Similarly, while the Paper proposes the imposition of a $35 fee for applications, designed to deter vexatious complainants, modelled on the application fee under the Freedom of Information Act 1991(‘the FOI Act’), the reality is that such a low-level financial impost will not achieve this objective.

A more useful reform and one also ‘borrowed’ from the FOI Act, would be to enable councils to require an advance deposit where the cost of dealing with the application is likely to be excessive or time consuming, or is otherwise, an unreasonable impost on the council’s resources, coupled with the ability to refuse to deal with the application, if it would substantially and unreasonably divert the councils resources in the exercise of its functions. The ‘fall-back’ position, of course, is that the person continues to have access to the Ombudsman.

At the very least, such reforms would serve to ‘crystallise’ an applicant’s request for review, thereby substantially reducing the unnecessary and inappropriate depth and breadth of many applications that are submitted.

It has also proposed to amend section 270(4) of the Act to include a right to refuse an application where the subject is similar to a matter that has already been subject of, or is, under review by the council or other means. We recommend that it go further than this and the reasons for refusal also include where;

  • the application does not justify undertaking a review; or
  • there is other good reason why a review should not be undertaken in respect of the decision.

While the stated objective in this Reform Area is ‘simpler regulation’, somewhat arbitrarily, the Paper proposes an additional, unnecessary, administrative requirement. That is, that the council’s annual reporting on applications for internal review, (as required by section 270(8) of the Act) also include recommendations to improve administrative practices. This reform proposal has been made in the absence of any justification. There has, to our knowledge, not been any reported, empirical, consideration of the 115 applications for internal review that were made in 2017/18 to suggest that administrative practices are required to be amended at all.
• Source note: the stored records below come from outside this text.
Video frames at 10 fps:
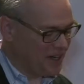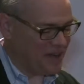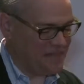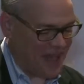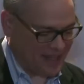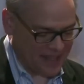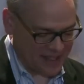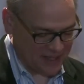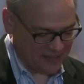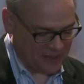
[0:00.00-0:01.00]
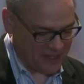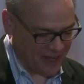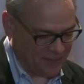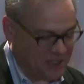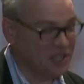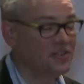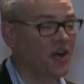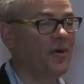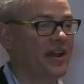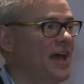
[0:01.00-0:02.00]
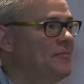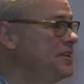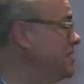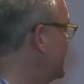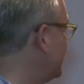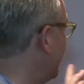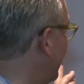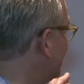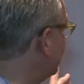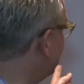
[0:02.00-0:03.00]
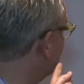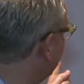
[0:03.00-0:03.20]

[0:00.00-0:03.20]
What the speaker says: going to come back to this a few times. Do you know what happened to these guys?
Indeed, in our extensive experience in this area, many applications fall within the category identified in the Paper, as an abuse of a statutory process by persons who refuse to accept a reasonable decision of the council.  The review processes that  have determined that a decision-making process has miscarried, could just as effectively  have  been dealt with efficiently and economically through a council’s complaint process, similar to our Victorian counterparts.

Informal Gatherings

It is proposed to establish a ‘new category’ of council ‘meeting’, in the nature of an ‘information’ or ‘briefing’ sessions.

By way of justification, the Paper reproduces the ‘perception’ argument, as fuelled by incorrect media assertions (never a good basis for legislation!) at the end of 2015 and early 2016, when the provisions were last amended. This was that informal gatherings were being used in a manner to make council decisions outside of formal council meetings.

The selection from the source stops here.